(Entries taken from a collection)
------
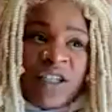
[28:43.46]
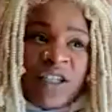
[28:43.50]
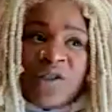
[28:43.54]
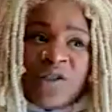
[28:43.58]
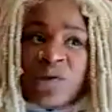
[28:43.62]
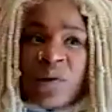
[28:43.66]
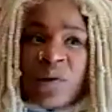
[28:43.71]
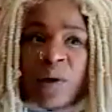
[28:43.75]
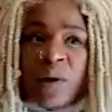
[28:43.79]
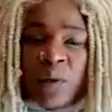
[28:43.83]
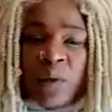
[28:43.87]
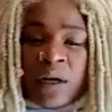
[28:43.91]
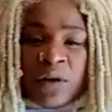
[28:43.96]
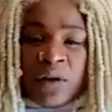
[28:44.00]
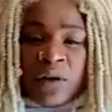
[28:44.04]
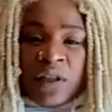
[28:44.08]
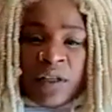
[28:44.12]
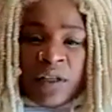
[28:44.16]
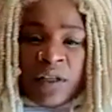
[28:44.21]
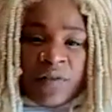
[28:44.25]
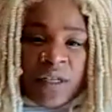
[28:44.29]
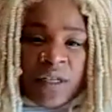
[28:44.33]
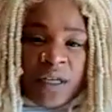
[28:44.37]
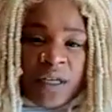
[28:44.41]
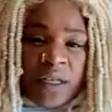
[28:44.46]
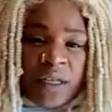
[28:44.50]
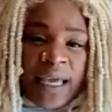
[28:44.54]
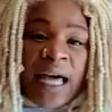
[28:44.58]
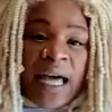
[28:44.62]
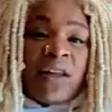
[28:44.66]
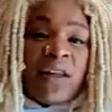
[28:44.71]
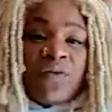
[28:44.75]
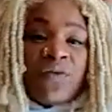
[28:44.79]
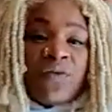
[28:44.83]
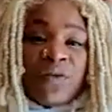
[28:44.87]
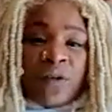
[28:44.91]
at we lived in
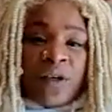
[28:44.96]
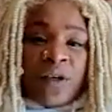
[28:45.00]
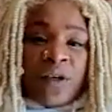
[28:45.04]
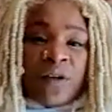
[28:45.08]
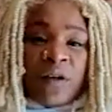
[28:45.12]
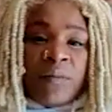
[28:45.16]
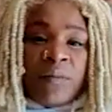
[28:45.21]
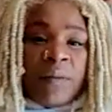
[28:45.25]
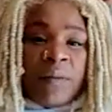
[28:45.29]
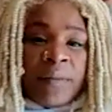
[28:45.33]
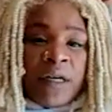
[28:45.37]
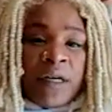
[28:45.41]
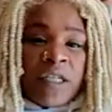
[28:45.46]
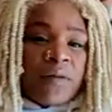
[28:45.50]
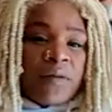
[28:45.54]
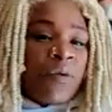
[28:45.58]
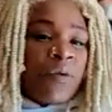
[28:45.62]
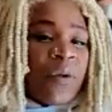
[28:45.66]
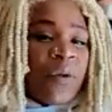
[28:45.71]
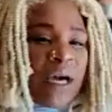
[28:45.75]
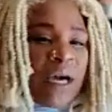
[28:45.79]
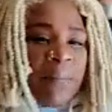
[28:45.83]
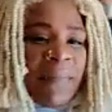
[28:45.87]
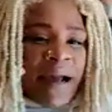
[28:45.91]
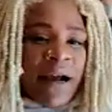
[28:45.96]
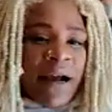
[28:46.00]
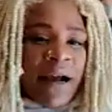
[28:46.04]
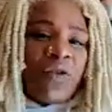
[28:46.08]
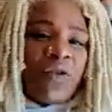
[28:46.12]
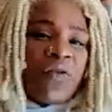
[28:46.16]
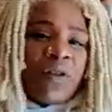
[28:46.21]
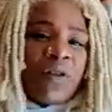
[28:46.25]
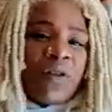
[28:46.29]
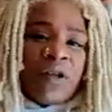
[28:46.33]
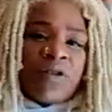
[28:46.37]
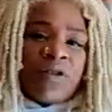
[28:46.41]
California, and me and my husband, we got married
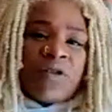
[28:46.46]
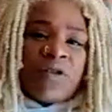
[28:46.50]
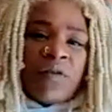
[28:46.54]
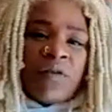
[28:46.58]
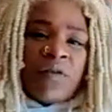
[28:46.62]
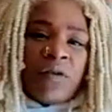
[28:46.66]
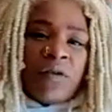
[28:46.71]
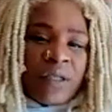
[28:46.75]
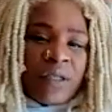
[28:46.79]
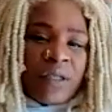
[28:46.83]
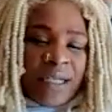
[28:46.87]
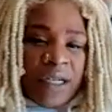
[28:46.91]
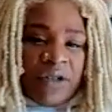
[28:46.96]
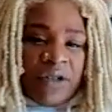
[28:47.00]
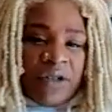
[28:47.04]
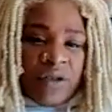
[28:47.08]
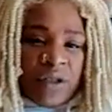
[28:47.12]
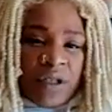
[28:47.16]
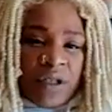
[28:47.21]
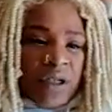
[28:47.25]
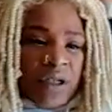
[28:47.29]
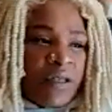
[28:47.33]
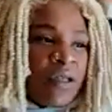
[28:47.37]
over there and stuff, Los Angeles.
------
* [What to do]: Your answer should be an exact copy of the records above, with no pictures in it.

* [Completed task]:
[28:43.46]
[28:43.50]
[28:43.54]
[28:43.58]
[28:43.62]
[28:43.66]
[28:43.71]
[28:43.75]
[28:43.79]
[28:43.83]
[28:43.87]
[28:43.91]
[28:43.96]
[28:44.00]
[28:44.04]
[28:44.08]
[28:44.12]
[28:44.16]
[28:44.21]
[28:44.25]
[28:44.29]
[28:44.33]
[28:44.37]
[28:44.41]
[28:44.46]
[28:44.50]
[28:44.54]
[28:44.58]
[28:44.62]
[28:44.66]
[28:44.71]
[28:44.75]
[28:44.79]
[28:44.83]
[28:44.87]
[28:44.91]
at we lived in
[28:44.96]
[28:45.00]
[28:45.04]
[28:45.08]
[28:45.12]
[28:45.16]
[28:45.21]
[28:45.25]
[28:45.29]
[28:45.33]
[28:45.37]
[28:45.41]
[28:45.46]
[28:45.50]
[28:45.54]
[28:45.58]
[28:45.62]
[28:45.66]
[28:45.71]
[28:45.75]
[28:45.79]
[28:45.83]
[28:45.87]
[28:45.91]
[28:45.96]
[28:46.00]
[28:46.04]
[28:46.08]
[28:46.12]
[28:46.16]
[28:46.21]
[28:46.25]
[28:46.29]
[28:46.33]
[28:46.37]
[28:46.41]
California, and me and my husband, we got married
[28:46.46]
[28:46.50]
[28:46.54]
[28:46.58]
[28:46.62]
[28:46.66]
[28:46.71]
[28:46.75]
[28:46.79]
[28:46.83]
[28:46.87]
[28:46.91]
[28:46.96]
[28:47.00]
[28:47.04]
[28:47.08]
[28:47.12]
[28:47.16]
[28:47.21]
[28:47.25]
[28:47.29]
[28:47.33]
[28:47.37]
over there and stuff, Los Angeles.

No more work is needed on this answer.